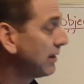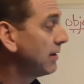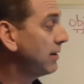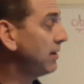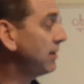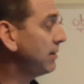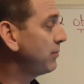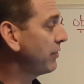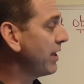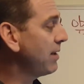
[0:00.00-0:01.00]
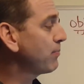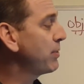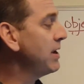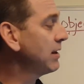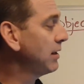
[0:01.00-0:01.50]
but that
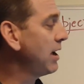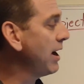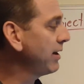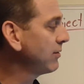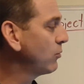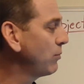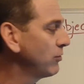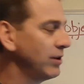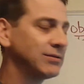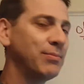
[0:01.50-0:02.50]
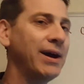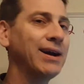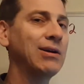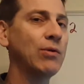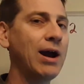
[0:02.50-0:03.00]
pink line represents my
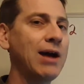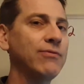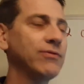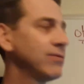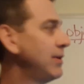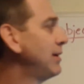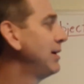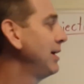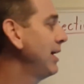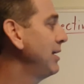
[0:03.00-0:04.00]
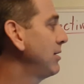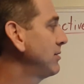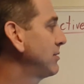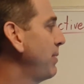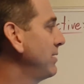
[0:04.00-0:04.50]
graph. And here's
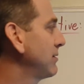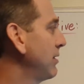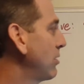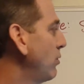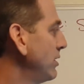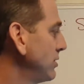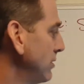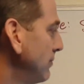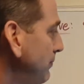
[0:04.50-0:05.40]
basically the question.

--------------------------------

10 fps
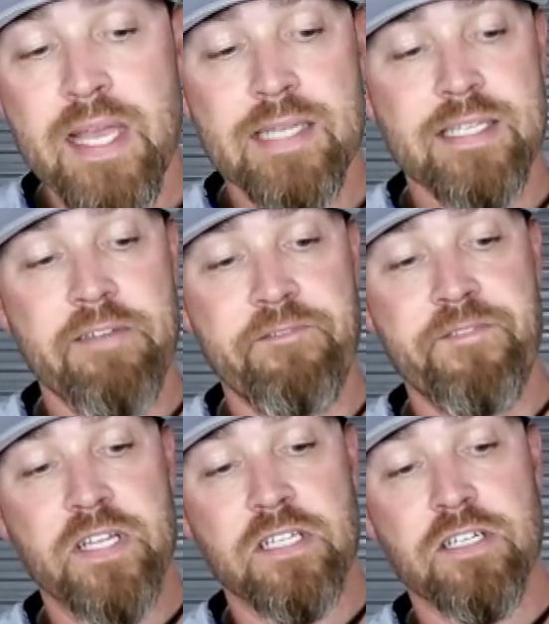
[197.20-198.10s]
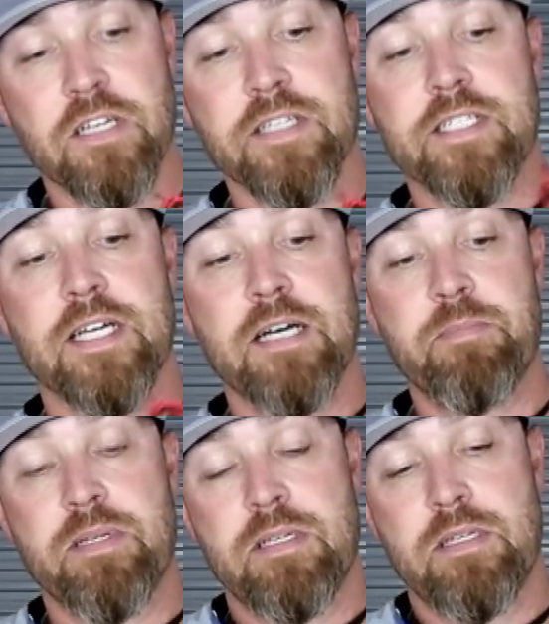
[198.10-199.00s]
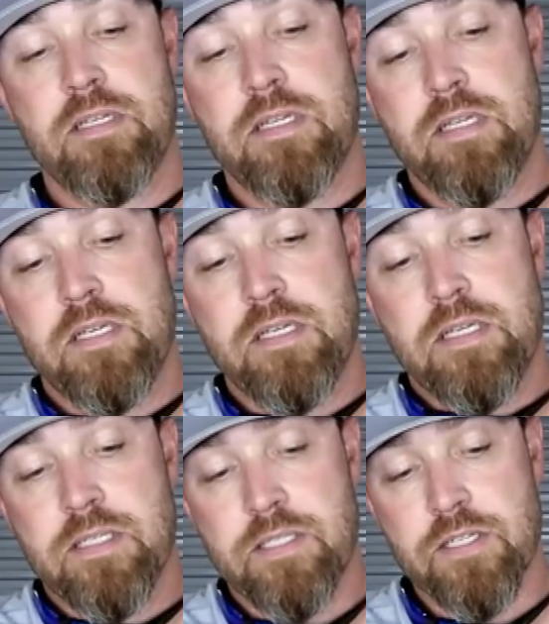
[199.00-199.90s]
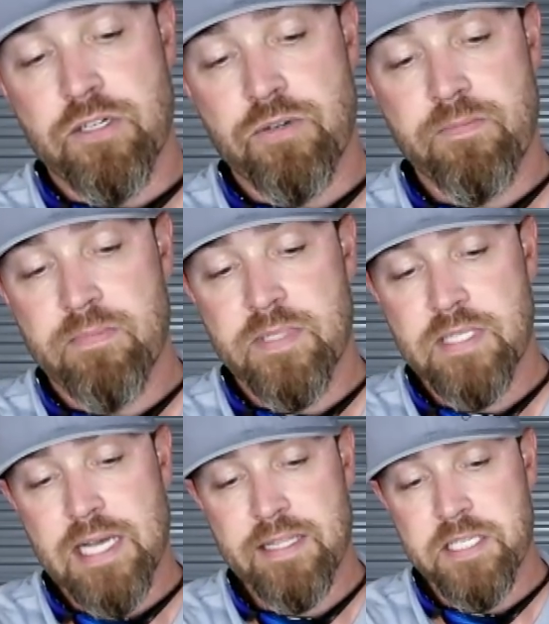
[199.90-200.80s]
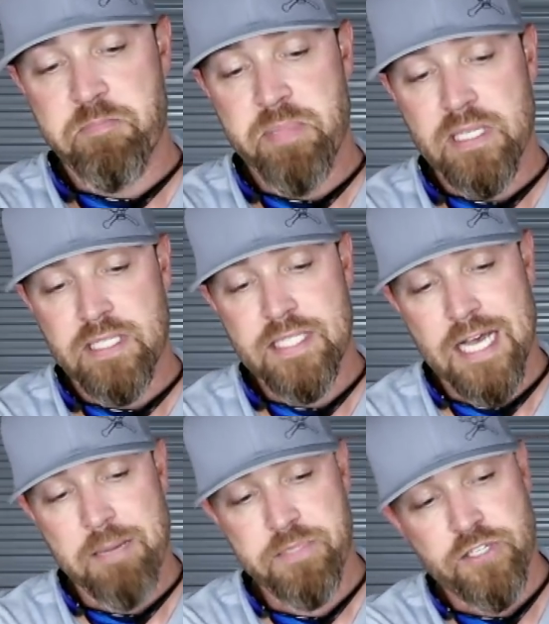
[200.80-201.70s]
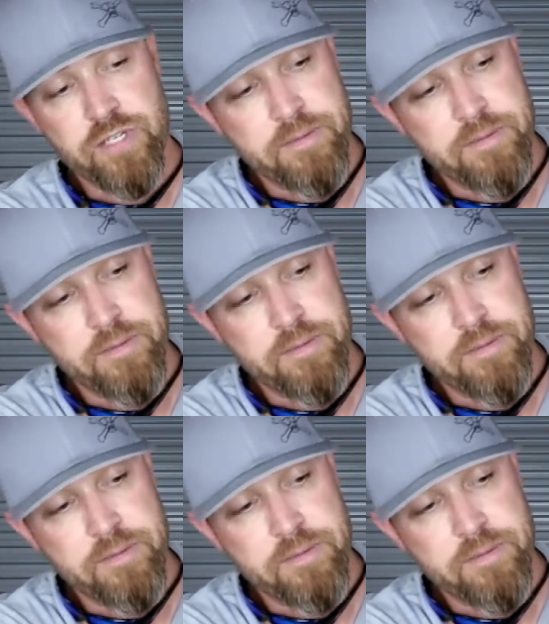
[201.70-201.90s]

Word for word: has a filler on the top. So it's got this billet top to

--------------------------------

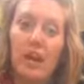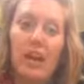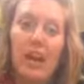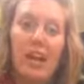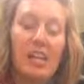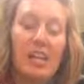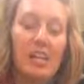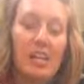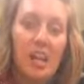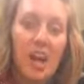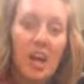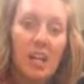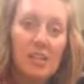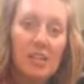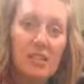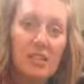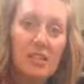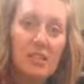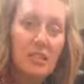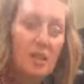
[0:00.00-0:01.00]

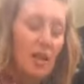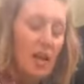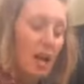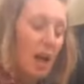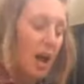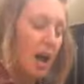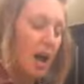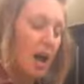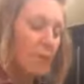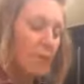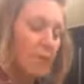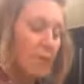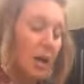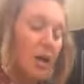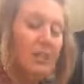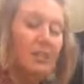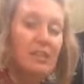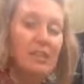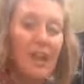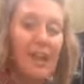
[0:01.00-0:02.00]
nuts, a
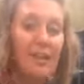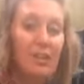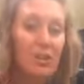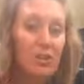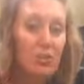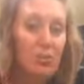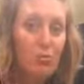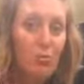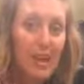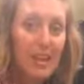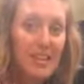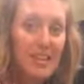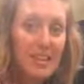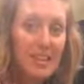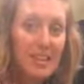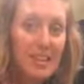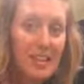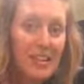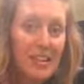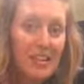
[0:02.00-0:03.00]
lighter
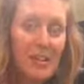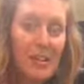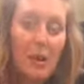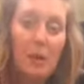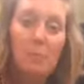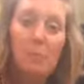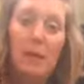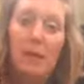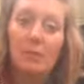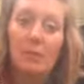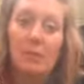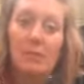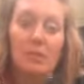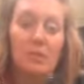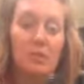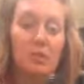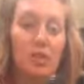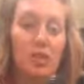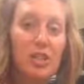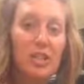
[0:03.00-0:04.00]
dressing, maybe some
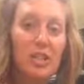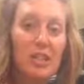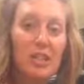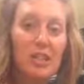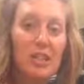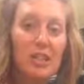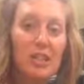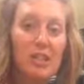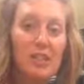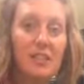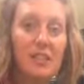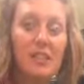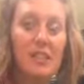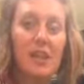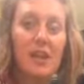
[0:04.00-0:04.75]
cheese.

--------------------------------

Using the data above, set down each line from the line with "[198.10-199.00s]" to the line with "Word for word: has" exactly, both ends included, and leave the pictures behind. Nothing else belongs.

* _Completed task_
[198.10-199.00s]
[199.00-199.90s]
[199.90-200.80s]
[200.80-201.70s]
[201.70-201.90s]

Word for word: has a filler on the top. So it's got this billet top to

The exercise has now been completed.